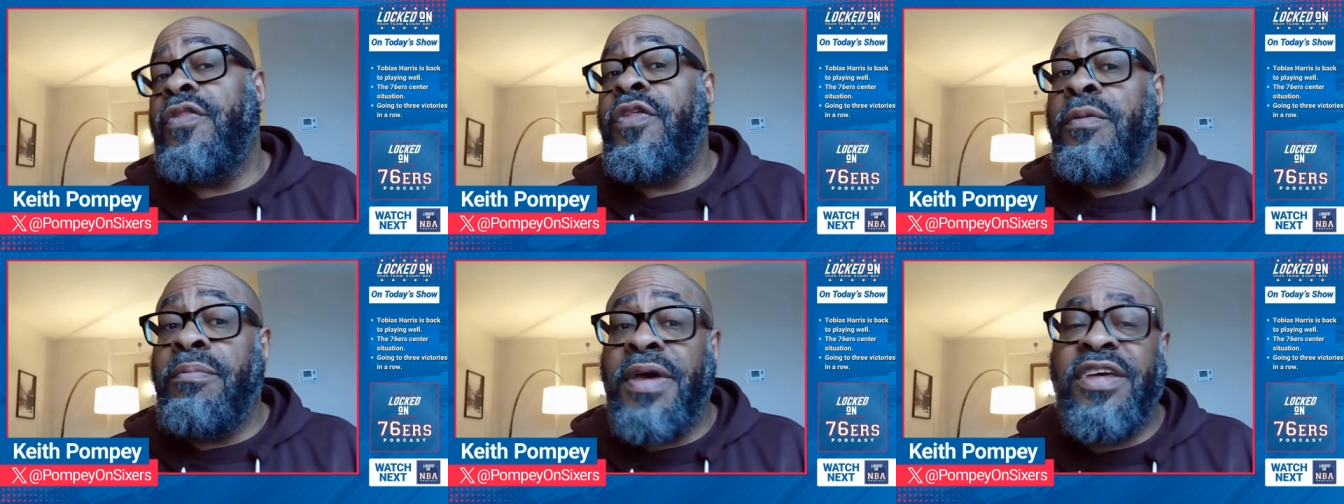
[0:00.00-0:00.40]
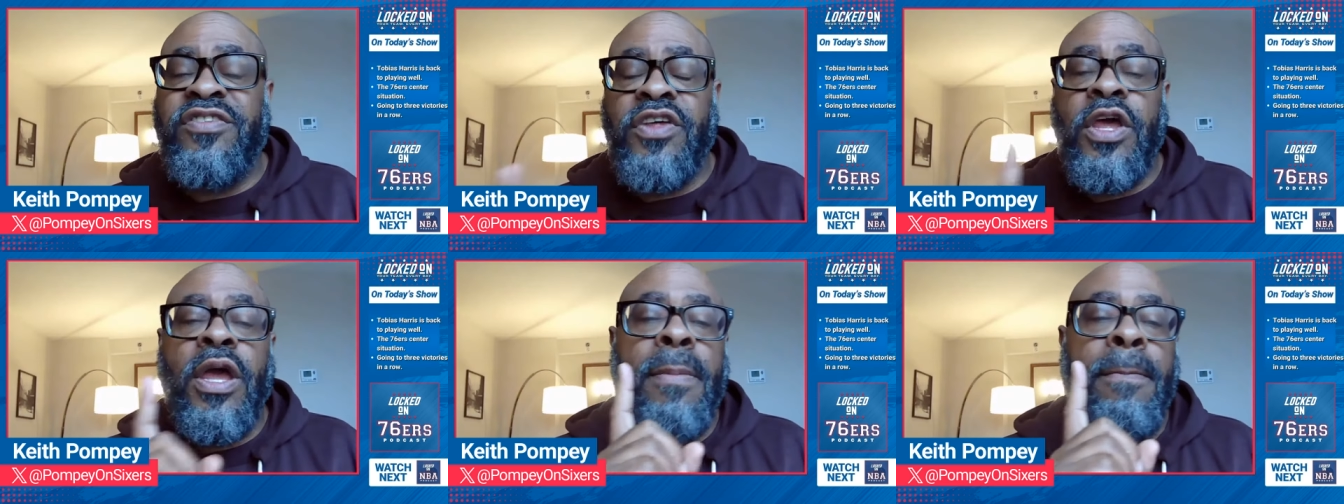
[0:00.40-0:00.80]
the best
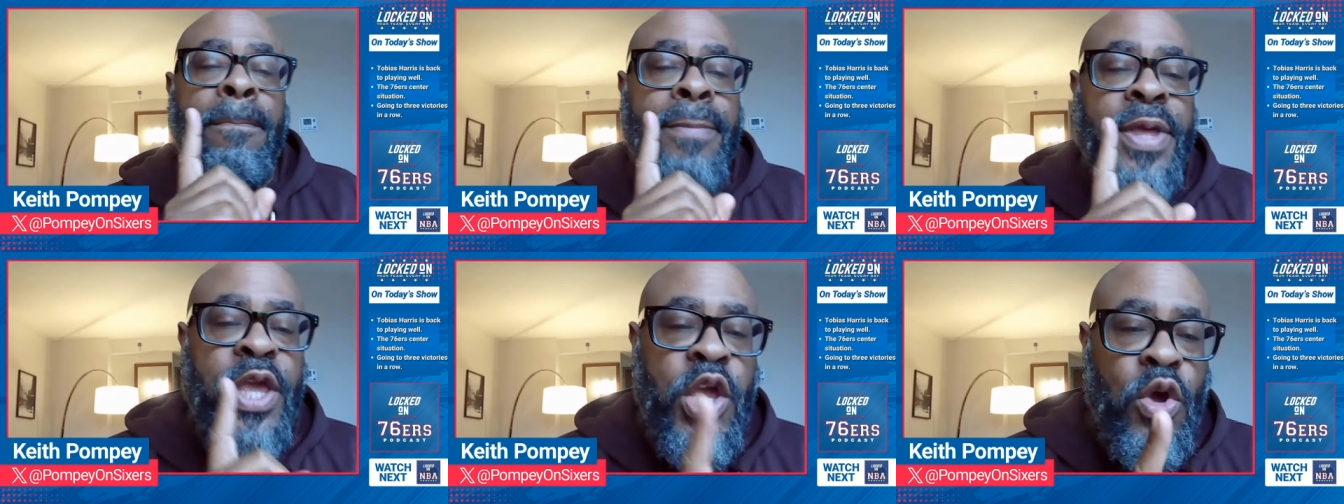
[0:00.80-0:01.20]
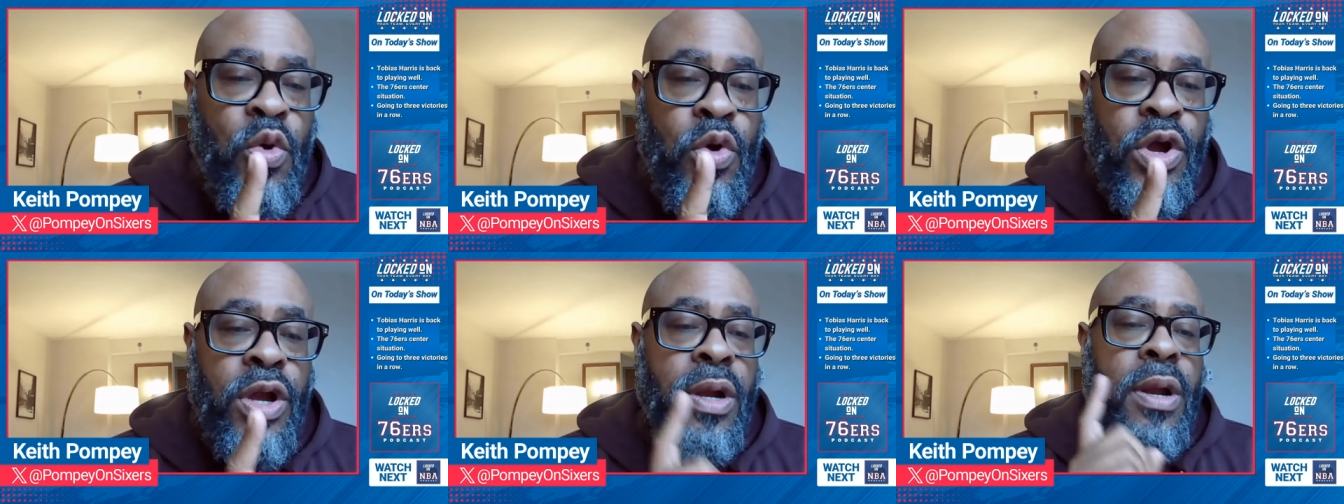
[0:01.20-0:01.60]

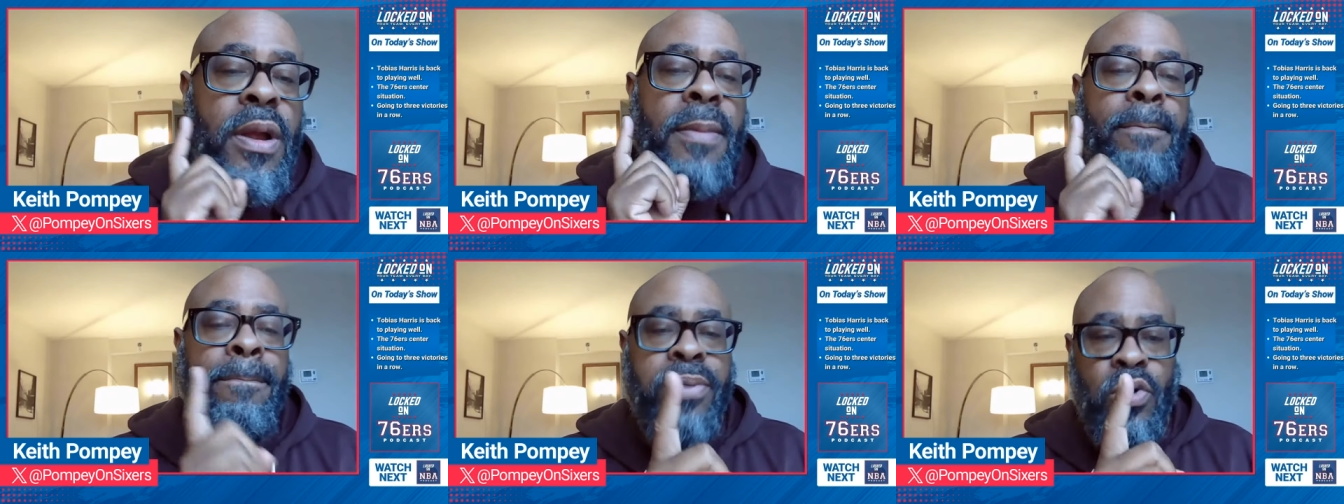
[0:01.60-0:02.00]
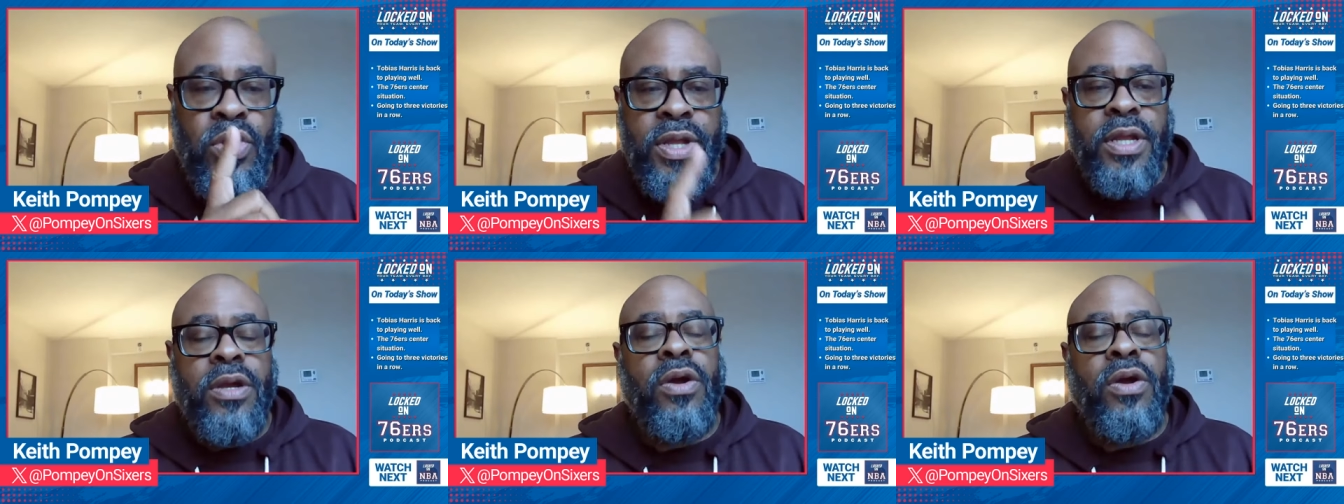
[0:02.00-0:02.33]
pure point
══════
REQUIRED WORK: All of the data above needs to be given again exactly. Leave out each image.

SOLUTION FOR THIS EXERCISE:
[0:00.00-0:00.40]
[0:00.40-0:00.80]
the best
[0:00.80-0:01.20]
[0:01.20-0:01.60]

[0:01.60-0:02.00]
[0:02.00-0:02.33]
pure point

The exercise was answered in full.